Sources: Collivignarelli et al, 2019; Sonon and Gaskin, 2017
Summing up: the challenges
There appear to be considerable regional/national inconsistencies in the standards adopted for biosolids quality. These can be attributed to a number of different factors, including policy (linked to public perception), climatic conditions and land availability. It is also the case that soil conditions have a significant impact on the fate of the individual pollutant species, though there is no prospect of legislating for this factor due to its complexity.
A very significant unknown is the long-term fate and impact of those micropollutant species already recognised as being potentially harmful in water. So far, few countries have introduced standards for these species in biosolids or soil, and then only for a limited number.

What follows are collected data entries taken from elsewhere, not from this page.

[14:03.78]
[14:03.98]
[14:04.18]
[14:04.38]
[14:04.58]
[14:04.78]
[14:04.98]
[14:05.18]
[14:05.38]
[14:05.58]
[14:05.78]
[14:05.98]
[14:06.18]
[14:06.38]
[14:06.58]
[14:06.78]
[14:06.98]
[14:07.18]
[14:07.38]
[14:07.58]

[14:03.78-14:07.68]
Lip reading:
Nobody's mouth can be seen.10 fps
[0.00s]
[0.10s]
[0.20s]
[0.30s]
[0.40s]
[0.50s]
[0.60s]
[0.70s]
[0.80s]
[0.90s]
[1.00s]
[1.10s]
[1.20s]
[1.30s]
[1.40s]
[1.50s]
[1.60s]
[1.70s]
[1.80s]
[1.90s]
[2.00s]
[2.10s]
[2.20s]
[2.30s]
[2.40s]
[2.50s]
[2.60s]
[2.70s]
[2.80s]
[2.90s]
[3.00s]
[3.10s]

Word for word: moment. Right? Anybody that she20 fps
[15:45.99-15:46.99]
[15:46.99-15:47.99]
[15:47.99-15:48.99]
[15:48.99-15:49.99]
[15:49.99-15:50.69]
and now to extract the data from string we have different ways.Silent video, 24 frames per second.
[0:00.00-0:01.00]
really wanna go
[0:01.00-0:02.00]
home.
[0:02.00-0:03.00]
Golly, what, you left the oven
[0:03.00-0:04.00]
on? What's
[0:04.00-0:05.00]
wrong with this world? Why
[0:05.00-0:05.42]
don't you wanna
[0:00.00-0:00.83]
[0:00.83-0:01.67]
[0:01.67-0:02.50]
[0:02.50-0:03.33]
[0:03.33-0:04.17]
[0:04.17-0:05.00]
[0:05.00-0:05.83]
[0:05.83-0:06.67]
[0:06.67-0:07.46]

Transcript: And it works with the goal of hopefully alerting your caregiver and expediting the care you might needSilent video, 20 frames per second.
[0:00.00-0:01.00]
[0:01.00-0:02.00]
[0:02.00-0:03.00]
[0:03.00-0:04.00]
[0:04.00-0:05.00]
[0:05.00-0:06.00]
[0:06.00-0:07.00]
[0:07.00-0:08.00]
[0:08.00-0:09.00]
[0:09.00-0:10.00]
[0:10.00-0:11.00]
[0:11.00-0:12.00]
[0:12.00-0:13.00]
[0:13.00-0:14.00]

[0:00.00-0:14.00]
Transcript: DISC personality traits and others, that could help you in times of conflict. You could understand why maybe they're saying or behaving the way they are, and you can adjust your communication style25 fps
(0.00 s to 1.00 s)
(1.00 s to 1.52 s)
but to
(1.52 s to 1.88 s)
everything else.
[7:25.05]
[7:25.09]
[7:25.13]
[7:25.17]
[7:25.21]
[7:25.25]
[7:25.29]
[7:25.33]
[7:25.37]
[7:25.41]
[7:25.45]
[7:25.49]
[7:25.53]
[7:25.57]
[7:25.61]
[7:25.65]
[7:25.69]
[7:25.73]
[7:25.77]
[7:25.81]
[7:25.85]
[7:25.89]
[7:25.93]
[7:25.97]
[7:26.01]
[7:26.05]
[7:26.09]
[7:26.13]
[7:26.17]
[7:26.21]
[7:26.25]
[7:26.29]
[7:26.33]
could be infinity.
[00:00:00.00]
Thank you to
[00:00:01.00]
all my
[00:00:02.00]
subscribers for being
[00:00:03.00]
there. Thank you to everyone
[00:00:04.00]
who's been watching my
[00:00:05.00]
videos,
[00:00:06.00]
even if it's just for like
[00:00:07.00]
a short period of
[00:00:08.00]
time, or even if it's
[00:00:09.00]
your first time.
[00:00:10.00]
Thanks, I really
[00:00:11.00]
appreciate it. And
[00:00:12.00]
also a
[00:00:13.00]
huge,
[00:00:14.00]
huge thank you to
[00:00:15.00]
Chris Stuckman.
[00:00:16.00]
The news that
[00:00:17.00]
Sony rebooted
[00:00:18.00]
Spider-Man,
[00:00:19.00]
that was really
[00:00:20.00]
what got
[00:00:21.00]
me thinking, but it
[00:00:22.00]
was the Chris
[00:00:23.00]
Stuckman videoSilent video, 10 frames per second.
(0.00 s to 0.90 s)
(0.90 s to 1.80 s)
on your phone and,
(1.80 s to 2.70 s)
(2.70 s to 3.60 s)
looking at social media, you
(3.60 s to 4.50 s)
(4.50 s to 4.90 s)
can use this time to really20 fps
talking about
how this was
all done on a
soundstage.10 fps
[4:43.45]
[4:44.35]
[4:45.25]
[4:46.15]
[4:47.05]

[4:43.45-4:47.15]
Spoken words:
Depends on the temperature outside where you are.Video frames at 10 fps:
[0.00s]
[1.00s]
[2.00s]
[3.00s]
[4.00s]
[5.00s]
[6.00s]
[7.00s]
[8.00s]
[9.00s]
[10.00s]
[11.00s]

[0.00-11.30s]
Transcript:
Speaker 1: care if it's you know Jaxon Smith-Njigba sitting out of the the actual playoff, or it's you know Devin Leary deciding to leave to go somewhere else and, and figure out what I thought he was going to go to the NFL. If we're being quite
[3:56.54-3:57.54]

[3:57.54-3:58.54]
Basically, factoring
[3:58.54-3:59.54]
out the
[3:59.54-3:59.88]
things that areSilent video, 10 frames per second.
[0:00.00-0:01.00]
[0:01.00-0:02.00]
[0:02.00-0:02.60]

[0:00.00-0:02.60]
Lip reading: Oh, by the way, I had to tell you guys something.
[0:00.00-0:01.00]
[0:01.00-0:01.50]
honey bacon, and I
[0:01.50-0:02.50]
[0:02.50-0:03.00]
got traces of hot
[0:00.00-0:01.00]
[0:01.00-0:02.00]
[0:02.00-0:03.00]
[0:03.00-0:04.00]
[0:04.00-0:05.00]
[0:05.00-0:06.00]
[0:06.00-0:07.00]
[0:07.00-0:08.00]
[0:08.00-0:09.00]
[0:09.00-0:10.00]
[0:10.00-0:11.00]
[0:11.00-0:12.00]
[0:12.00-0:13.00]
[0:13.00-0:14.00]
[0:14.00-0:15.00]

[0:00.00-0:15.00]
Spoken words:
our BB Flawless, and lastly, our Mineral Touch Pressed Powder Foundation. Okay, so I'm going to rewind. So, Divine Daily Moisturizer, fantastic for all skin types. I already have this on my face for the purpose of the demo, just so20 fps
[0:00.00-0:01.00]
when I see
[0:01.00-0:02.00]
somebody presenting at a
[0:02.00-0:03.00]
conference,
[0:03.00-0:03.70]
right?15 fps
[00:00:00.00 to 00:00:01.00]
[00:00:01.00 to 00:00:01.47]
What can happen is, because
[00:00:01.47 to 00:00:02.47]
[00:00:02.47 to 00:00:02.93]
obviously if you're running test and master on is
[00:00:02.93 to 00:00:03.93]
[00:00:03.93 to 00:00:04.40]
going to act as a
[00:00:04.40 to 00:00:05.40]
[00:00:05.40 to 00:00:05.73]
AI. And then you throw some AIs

Analysis of these species presents a further challenge: detecting micropollutants in solid media is not as straightforward as it is for water, for which the analytical methods are more established and simpler.
Lastly, there is always likely to be a change in scope with reference to contaminants of concern. These include micro/nanoplastics, antimicrobial resistant genes (ARGs) and, just within the last year, viruses (and no prizes for guessing which one in particular). The fate of ARGs in wastewater and sludge, and specifically the AD process, has become an established area of research (see Anaerobic digestion and antibiotics/ARGs – ten research papers). As a research topic, sewage sludge as a possible source of microplastics in soil barely existed little more than five years ago, but there were at least 20 papers on this subject published in 2020 (according to the SCOPUS database). And, naturally, the fate of specific microbial species in municipal wastewater and sludge has extended to COVID-19 within the past 12 months.
So there is an inexorable drive towards ever more advanced treatment of sludge, both to capture the embedded resource and render the bulk material harmless. Thermochemical technologies for achieving these two key goals already exist, and are considered economically viable at a sufficiently large scale. Perhaps a key game-changer, therefore, would be to make these processes viable at a smaller scale – perhaps for those small (and still rare) decentralised installations we’ve all been talking about for years.
Because after all, as E.F. Schumacher insisted to great effect almost half a century ago, small is beautiful.